If you take a keystroke macro and extend it a bit further so that it would retrace not only your keystrokes but also the trajectory of the mouse and the clicks that the mouse makes on the screen, then you would start get a better picture of what RPA actually is. The problem that one would encounter in doing this, just as in any other macro, is that if the screen on which the original actions are being retraced by the automation app, is not exactly the same as the screen from which the original keystrokes and the mouse trajectory and the clicks were recorded from, then the automation app would not be able to find by itself, where to make the clicks and where to paste or put the keystrokes.

For this reason, in its initial stages of development, RPA was primarily used for structured data where the source forms needed to be identical to have data extracted from them repeatedly and then input into the destination forms which also needed to be identical to each other. This way, there would be no doubt as to where the keystrokes would have to come from and go to, and where the mouse would have to retrace its trajectory and where the click would have to be. So initially this was what RPA could do best. It could record the keystrokes and the trajectory of the mouse and the clicks and transfer data from one source to another, provided the source documents were identical and the destination documents were identical.

Now, if you imagine using RPA to enter invoices, that you received electronically from a supplier, into QuickBooks for example.

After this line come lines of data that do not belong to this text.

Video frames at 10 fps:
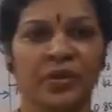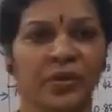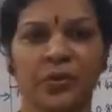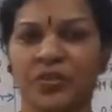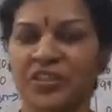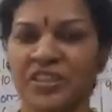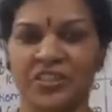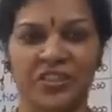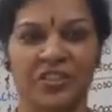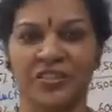No
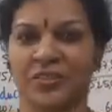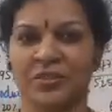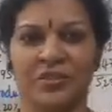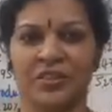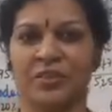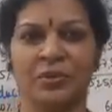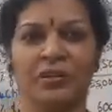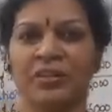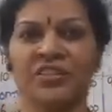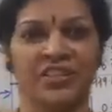changes. It will
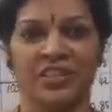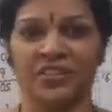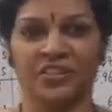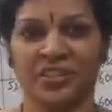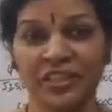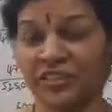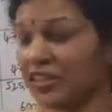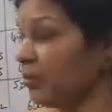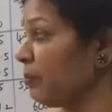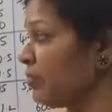not change, right?
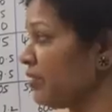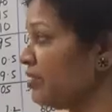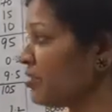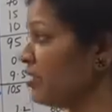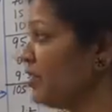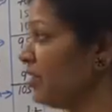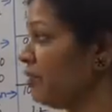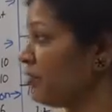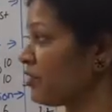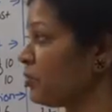Remember this,
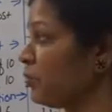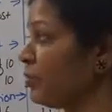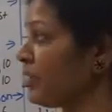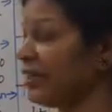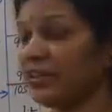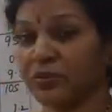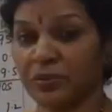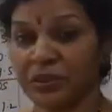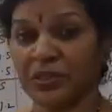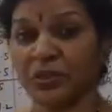fixed overheads
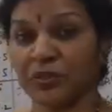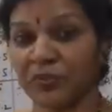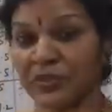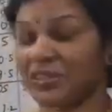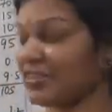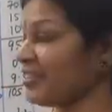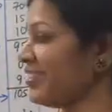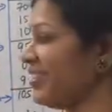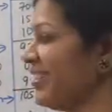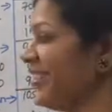50,000 fixed.
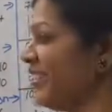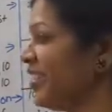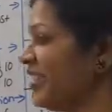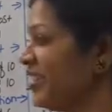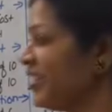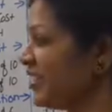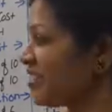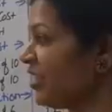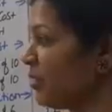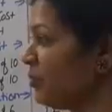
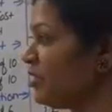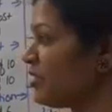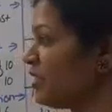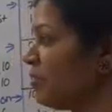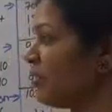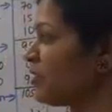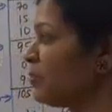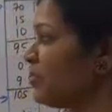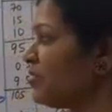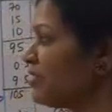Next, administrative
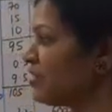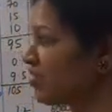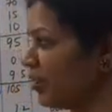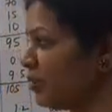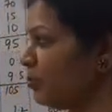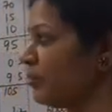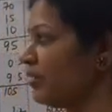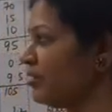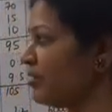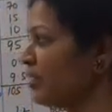expenses 10
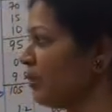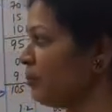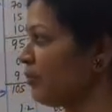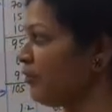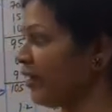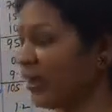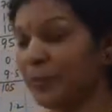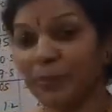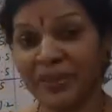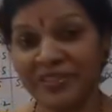rupees, but
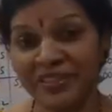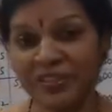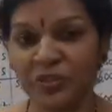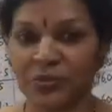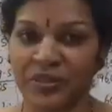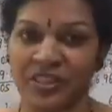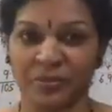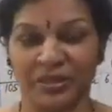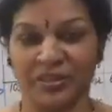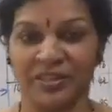5% is
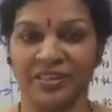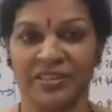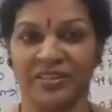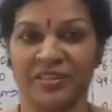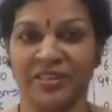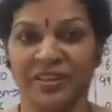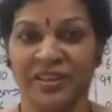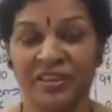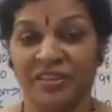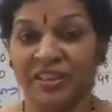variable.
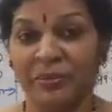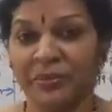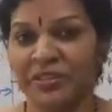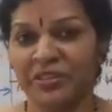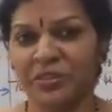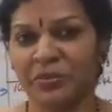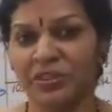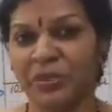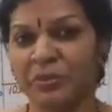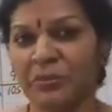5% is
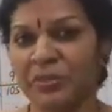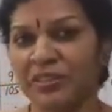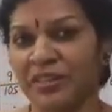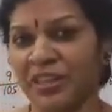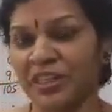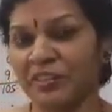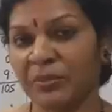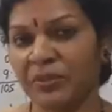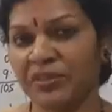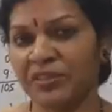variable means
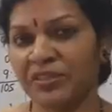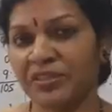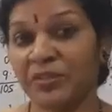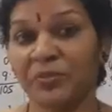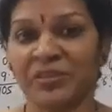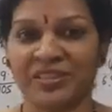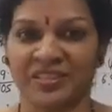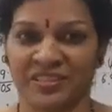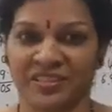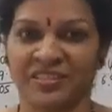95% is fixed.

You would take the first invoice and copy and paste the numbers in the right fields in QuickBooks and the RPA would then re-trace all the steps and transfer the data for the next few invoices, relieving you of the tedium of having to do the same thing over and over again.

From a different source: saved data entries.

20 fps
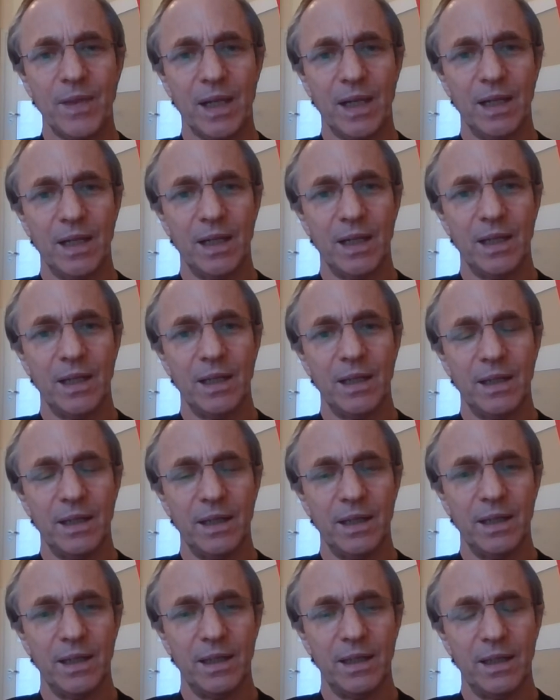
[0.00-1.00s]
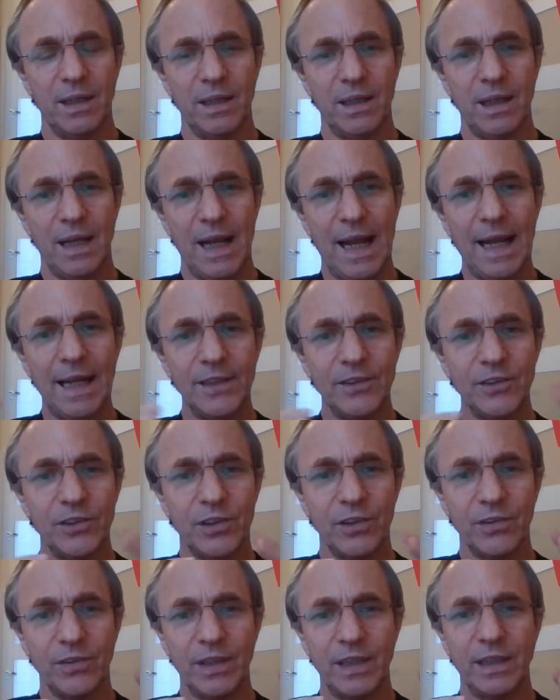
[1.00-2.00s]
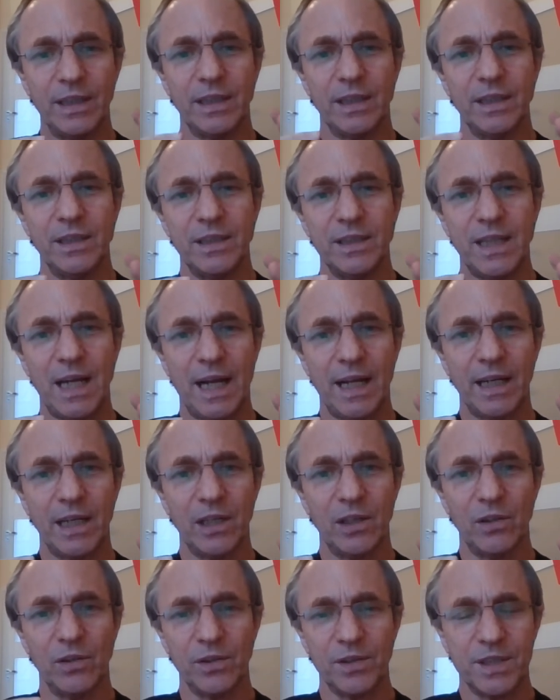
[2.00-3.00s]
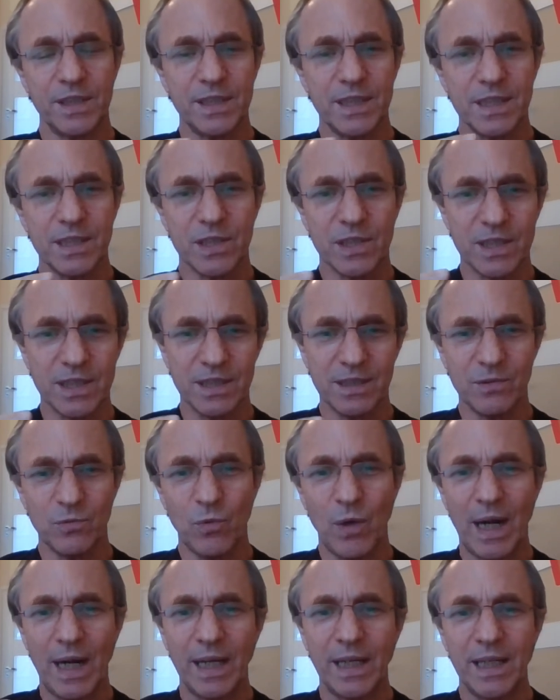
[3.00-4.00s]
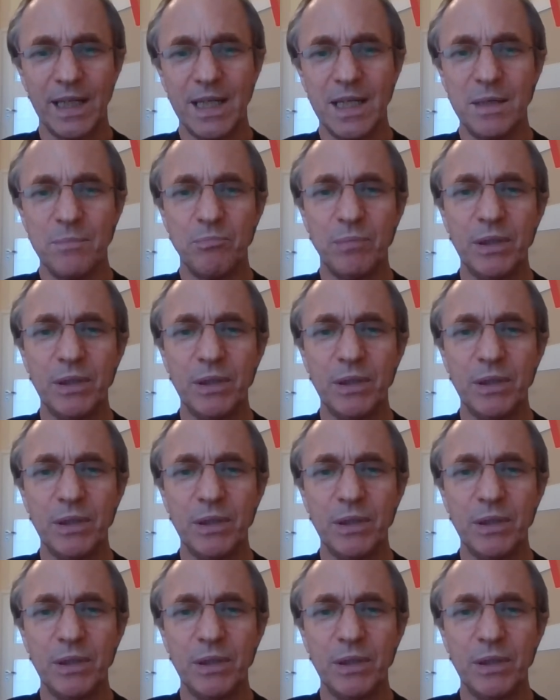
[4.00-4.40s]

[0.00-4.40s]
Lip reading: entering in dialogue. This is why in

Consider however, that different suppliers were to be recorded and each had a different format for an invoice. This would mean that for every supplier that was different, a new process would have to be recorded and used and this would involve accounts payable staff to check each invoice and initiate a different process for each one of them. Enter the logic flow: the next level of sophistication came, when a logical decision node was introduced in the process flow for RPA. In this set of sequences, the process would first read the supplier account number and then make the decision to go to the right format to record or copy the data for posting into QuickBooks which would have the same format for all the suppliers. Up to this point, the process was still deterministic.

If however, the data to be entered into a database has to be sourced from textual material that did not have any structure to it, or was only partly structured, what then? In this case the RPA would now have to, not only make decisions about the supplier ID, as before, but also try to figure out from semi or unstructured data, what to select and copy and what not to and this is where the need for artificial intelligence, so called, becomes a factor. This is the later stage that RPA is now entering, where not only can it handle structured data with logic sequences but also can read and understand unstructured textual material so to speak, or graphical material, using artificial intelligence. In this sense, RPA is now rapidly graduating into becoming a truly robotic automation process.

Even tough clearly an oversimplification, I hope that this short note will give you some idea on what RPA is and where it’s headed and how it might be used in the various different operations in a business or other application. In my next discussion I will touch upon the various different companies that are the pioneers in this field, what they offer and how to make a good selection for what you need. Suffice it to say, that the many companies that have started using RPA have realized significant Savings in terms of processing hours for the routine and repetitive operations that have to be done in their back offices and elsewhere such as in BPO operations.